Positive Parenting Studies and Statistics
Positive parenting is a strategy that parents can try for themselves at home, but that's not the only place that it's used. Positive parenting has been studied extensively, and it even forms the basis of several interventions for parents who report that they're struggling to raise children with behavioral problems. These programs are designed to help teach parents how they can reduce behavior problems at home.
According to Sanders, M.R. (1999) the Triple P-Positive Parenting Program, "is a multilevel system of family intervention, which provides five levels of intervention of increasing strength … The program aims to determine the minimally sufficient intervention a parent requires to deflect a child away from a trajectory towards more serious problems. The self-regulation of parental skill is a central construct in the program." So, do these programs work?

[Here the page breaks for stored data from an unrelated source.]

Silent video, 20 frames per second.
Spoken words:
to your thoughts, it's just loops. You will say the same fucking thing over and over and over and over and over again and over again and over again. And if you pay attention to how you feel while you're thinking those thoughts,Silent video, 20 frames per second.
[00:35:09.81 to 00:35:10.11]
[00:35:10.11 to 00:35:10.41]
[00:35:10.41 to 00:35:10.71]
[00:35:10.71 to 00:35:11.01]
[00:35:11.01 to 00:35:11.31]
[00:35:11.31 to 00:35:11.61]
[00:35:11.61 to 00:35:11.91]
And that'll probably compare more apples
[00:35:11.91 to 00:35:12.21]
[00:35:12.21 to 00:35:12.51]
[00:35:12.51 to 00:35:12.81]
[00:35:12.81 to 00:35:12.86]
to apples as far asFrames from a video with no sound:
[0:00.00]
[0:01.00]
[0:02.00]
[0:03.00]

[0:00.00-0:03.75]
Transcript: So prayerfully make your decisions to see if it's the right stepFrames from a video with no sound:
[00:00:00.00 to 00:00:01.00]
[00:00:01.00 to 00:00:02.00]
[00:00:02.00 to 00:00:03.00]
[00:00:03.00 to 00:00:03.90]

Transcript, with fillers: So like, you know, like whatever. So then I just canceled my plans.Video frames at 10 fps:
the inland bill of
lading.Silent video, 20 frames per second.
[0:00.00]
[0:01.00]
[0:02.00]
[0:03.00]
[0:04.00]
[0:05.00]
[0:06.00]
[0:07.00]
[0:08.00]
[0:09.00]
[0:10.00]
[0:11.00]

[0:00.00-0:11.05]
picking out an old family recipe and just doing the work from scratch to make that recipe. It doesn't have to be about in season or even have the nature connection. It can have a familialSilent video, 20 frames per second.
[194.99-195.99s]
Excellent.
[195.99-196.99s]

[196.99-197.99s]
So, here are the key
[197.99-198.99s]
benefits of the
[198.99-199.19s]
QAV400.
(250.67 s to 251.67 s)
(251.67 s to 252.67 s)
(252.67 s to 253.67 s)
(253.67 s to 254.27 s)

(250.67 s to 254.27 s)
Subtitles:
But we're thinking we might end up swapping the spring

One review and meta-analysis conducted by Thomas, R. and Zimmer-Gembeck, M.J. (2007) revealed that the Triple P-Positive Parenting Program is associated with improvements in observed child behaviors. A study by Bor, M., Sanders, M.R., and Markie-Dadds, C. (2002) on 87 preschoolers found that the program resulted in significant improvements in children with disruptive behavior and attention/hyperactivity issues.
Still need more convincing to believe that positive parenting works? Another study by Oregon State University , that compiled data on three generations of families, found that positive parenting benefitted adolescents who were at risk for juvenile delinquency and positively affected their future parenting styles. All this research is great, but what about parents who don't have access to these programs?
Positive parenting has proven itself to be a great family intervention that benefits children's mental health and behavior. One of the main limitations of positive parenting programs, according to Sanders, M.R. (2008), is that "they don't do a very good job of getting the message out to parents in the community. Taking a public health approach to positive parenting would help spread the word and potentially help more people."
If you're about to become a parent for the first time or you're having issues with your children's behavior, you might be interested in learning more about what different parenting styles are out there. Some parents aren't even aware of their parenting style. Like most things, there are benefits and drawbacks to all parenting styles, and it's up to you to choose which one is right for your family.
Positive parenting is one style that's been gaining popularity because it focuses on creating secure, confident children who are well-behaved and in-touch with their emotions. Parents who follow this style aim to create a relationship of mutual respect with their children. Instead of punishing children when they act up, positive parents look for the reasons behind the behavior. They explain why the behavior was wrong and what proper behavior would be in that situation to give kids a positive example.
If you decide that you need to make changes to your parenting style, remember to be patient with yourself. Changing your habits and learning to think more before reacting can take some time but it's worth it. Keep in mind that resources like books, the internet, and online or in-person counseling, can help you succeed on your journey to becoming a more positive, peaceful parent.